I'm happy to learn. But all I am saying is that you're adding a PKCS#11 step to the call stack when you can just fork and use the existing code. That's a simple assertion, is it wrong?
>To be a bit more concrete, a forked daemon only needs to support RSA and other crypto operations without revealing their keying material. They don't need a full TLS/SSL stack.
I didn't say they did. I said that you had to implement some GnuTLS/OpenSSL code in apache to invoke the PKCS#11 operations, then implement your forking PKCS#11 driver that will then need to call GnuTLS/OpenSSL to do the crypto to return the PKCS#11 results.
>That said, there's absolutely no additional complexity in having both Apache and the hypothetical daemon using a full TLS/SSL crypto library. Any __TEXT pages will be shared, and duplicated __DATA and base-line library allocations are essentially zero.

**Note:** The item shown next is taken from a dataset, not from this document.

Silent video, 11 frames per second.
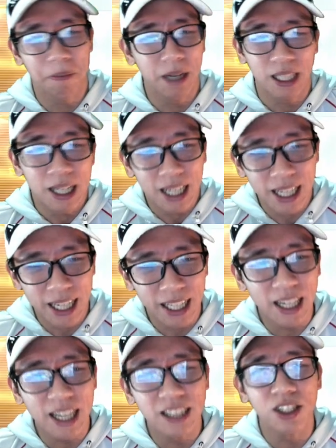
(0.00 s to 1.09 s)
But
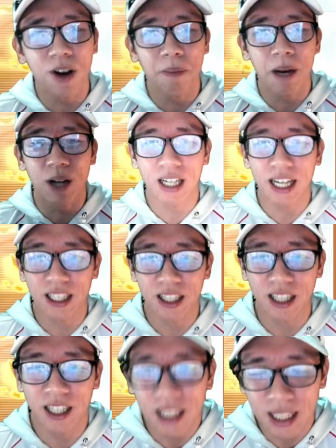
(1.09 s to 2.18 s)
let's talk about later.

The complexity I was referring to was in the code that you need to setup the call stack you are proposing. Obviously the gnutls/openssl .so will be shared.
> I'm happy to learn. But all I am saying is that you're adding a PKCS#11 step to the call stack when you can just fork and use the existing code. That's a simple assertion, is it wrong?

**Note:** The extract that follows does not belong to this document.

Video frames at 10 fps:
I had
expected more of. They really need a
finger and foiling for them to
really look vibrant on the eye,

Yes, that's wrong. What existing code is there that provides an IPC mechanism for offloading RSA signing operations that are done within the TLS libraries themselves?

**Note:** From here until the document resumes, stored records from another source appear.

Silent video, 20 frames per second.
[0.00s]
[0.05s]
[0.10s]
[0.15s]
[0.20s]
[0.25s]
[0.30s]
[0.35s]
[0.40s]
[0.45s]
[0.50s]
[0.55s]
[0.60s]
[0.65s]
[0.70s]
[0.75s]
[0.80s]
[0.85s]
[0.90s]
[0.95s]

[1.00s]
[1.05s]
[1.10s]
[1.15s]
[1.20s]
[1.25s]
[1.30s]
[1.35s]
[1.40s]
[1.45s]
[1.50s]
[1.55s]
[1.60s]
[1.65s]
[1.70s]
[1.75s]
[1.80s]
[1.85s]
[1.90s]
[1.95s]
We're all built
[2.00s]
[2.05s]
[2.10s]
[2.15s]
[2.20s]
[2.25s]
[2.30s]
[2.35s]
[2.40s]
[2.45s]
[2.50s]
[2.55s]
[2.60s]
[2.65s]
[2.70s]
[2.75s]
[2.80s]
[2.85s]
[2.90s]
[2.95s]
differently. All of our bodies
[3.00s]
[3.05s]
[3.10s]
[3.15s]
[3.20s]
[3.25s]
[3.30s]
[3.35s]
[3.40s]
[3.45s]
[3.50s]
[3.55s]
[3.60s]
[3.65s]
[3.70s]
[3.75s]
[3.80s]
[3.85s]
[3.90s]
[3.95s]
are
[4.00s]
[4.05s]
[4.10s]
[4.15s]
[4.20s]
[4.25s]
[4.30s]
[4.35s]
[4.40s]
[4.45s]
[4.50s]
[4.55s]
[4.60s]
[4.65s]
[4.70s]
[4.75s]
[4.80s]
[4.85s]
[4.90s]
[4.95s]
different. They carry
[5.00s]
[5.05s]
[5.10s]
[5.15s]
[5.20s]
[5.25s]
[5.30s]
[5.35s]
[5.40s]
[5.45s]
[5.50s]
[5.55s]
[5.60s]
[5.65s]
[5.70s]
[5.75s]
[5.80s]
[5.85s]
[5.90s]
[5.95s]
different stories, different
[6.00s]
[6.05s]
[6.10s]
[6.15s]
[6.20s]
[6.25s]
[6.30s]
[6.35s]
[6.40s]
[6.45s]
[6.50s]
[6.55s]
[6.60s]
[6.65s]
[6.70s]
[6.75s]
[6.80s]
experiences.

I see where I've not explained myself properly. The existing code I'm referring to is the code that right now handles the TLS sessions in apache/nginx. That's the code I'm suggesting could be run from a forked process instead of in the main process. To need IPC to offload the RSA crypto you'd need to be doing Apache->TLS session code->fork->RSA operations. I'm saying you could do Apache->fork->TLS session code. Just run all your TLS sessions in a different process with the normal single process, no PKCS#11 GnuTLS/OpenSSL code. Is that not feasible?
To do that Apache needs some form of internal IPC to communicate its TLS sessions to the forked process. Maybe that's more complex than forking and doing IPC at the PKCS#11 driver level? Don't know.
> To do that Apache needs some form of internal IPC to communicate its TLS sessions to the forked process. Maybe that's more complex than forking and doing IPC at the PKCS#11 driver level? Don't know.
Yes.
Also, bear in mind that you can't just fork and continue running in modern software.
A process shall be created with a single thread. If a multi-threaded process calls fork(), the new process shall contain a replica of the calling thread and its entire address space, possibly including the states of mutexes and other resources. Consequently, to avoid errors, the child process may only execute async-signal-safe operations until such time as one of the exec functions is called.
The OPs proposal was for a daemon so it could be run as a different user. My suggestion was indeed to fork and figure out how to isolate the process (as forking may not be enough if you have permissions to do things like ptrace processes running under the same user).
>Apache could ship a fall-back PKCS#11 driver implementation that did this, transparently.
What you are proposing then is something different. It's to make the only crypto code path the PKCS#11 one and then make the normal case the special case of that. So you are going Apache->Gnutls/OpenSSL->custom PKCS#11 driver->fork->Gnutls/OpenSSL(to actually do the crypto). Since apache already has working code for the first and last steps you could just do Apache->fork->Gnutls/OpenSSL and be done with it. Your suggestion adds more complexity but improves the support for other more exotic PKCS#11 providers.